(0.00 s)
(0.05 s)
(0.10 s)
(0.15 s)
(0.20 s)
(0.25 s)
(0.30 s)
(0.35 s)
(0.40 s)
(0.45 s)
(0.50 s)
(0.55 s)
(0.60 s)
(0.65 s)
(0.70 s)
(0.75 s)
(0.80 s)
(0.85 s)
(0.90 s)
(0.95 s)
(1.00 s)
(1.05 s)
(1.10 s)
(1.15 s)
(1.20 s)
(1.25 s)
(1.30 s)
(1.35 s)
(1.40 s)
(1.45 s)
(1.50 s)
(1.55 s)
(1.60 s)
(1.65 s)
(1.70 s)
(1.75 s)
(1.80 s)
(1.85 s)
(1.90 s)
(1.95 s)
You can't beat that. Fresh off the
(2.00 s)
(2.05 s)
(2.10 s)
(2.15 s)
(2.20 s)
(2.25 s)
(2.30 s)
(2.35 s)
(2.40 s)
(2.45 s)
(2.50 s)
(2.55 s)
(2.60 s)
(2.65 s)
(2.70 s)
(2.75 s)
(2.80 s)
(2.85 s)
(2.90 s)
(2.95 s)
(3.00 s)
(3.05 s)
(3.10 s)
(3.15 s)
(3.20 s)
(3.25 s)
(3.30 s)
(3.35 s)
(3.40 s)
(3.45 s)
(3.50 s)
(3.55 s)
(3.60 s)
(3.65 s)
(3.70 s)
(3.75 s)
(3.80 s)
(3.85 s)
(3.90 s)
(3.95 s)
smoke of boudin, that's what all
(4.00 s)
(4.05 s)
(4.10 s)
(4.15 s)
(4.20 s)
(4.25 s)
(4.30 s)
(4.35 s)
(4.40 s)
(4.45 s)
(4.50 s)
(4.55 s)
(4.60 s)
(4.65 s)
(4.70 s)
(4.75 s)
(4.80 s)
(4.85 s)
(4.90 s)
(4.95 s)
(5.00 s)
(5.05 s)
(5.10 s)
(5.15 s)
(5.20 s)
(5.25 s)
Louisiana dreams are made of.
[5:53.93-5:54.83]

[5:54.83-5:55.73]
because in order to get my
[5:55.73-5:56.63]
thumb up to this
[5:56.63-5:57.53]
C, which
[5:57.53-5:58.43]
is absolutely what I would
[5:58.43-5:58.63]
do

▬▬▬

Exercise: Without any alteration, retype all of the material above.

Response below:
(0.00 s)
(0.05 s)
(0.10 s)
(0.15 s)
(0.20 s)
(0.25 s)
(0.30 s)
(0.35 s)
(0.40 s)
(0.45 s)
(0.50 s)
(0.55 s)
(0.60 s)
(0.65 s)
(0.70 s)
(0.75 s)
(0.80 s)
(0.85 s)
(0.90 s)
(0.95 s)
(1.00 s)
(1.05 s)
(1.10 s)
(1.15 s)
(1.20 s)
(1.25 s)
(1.30 s)
(1.35 s)
(1.40 s)
(1.45 s)
(1.50 s)
(1.55 s)
(1.60 s)
(1.65 s)
(1.70 s)
(1.75 s)
(1.80 s)
(1.85 s)
(1.90 s)
(1.95 s)
You can't beat that. Fresh off the
(2.00 s)
(2.05 s)
(2.10 s)
(2.15 s)
(2.20 s)
(2.25 s)
(2.30 s)
(2.35 s)
(2.40 s)
(2.45 s)
(2.50 s)
(2.55 s)
(2.60 s)
(2.65 s)
(2.70 s)
(2.75 s)
(2.80 s)
(2.85 s)
(2.90 s)
(2.95 s)
(3.00 s)
(3.05 s)
(3.10 s)
(3.15 s)
(3.20 s)
(3.25 s)
(3.30 s)
(3.35 s)
(3.40 s)
(3.45 s)
(3.50 s)
(3.55 s)
(3.60 s)
(3.65 s)
(3.70 s)
(3.75 s)
(3.80 s)
(3.85 s)
(3.90 s)
(3.95 s)
smoke of boudin, that's what all
(4.00 s)
(4.05 s)
(4.10 s)
(4.15 s)
(4.20 s)
(4.25 s)
(4.30 s)
(4.35 s)
(4.40 s)
(4.45 s)
(4.50 s)
(4.55 s)
(4.60 s)
(4.65 s)
(4.70 s)
(4.75 s)
(4.80 s)
(4.85 s)
(4.90 s)
(4.95 s)
(5.00 s)
(5.05 s)
(5.10 s)
(5.15 s)
(5.20 s)
(5.25 s)
Louisiana dreams are made of.
[5:53.93-5:54.83]

[5:54.83-5:55.73]
because in order to get my
[5:55.73-5:56.63]
thumb up to this
[5:56.63-5:57.53]
C, which
[5:57.53-5:58.43]
is absolutely what I would
[5:58.43-5:58.63]
do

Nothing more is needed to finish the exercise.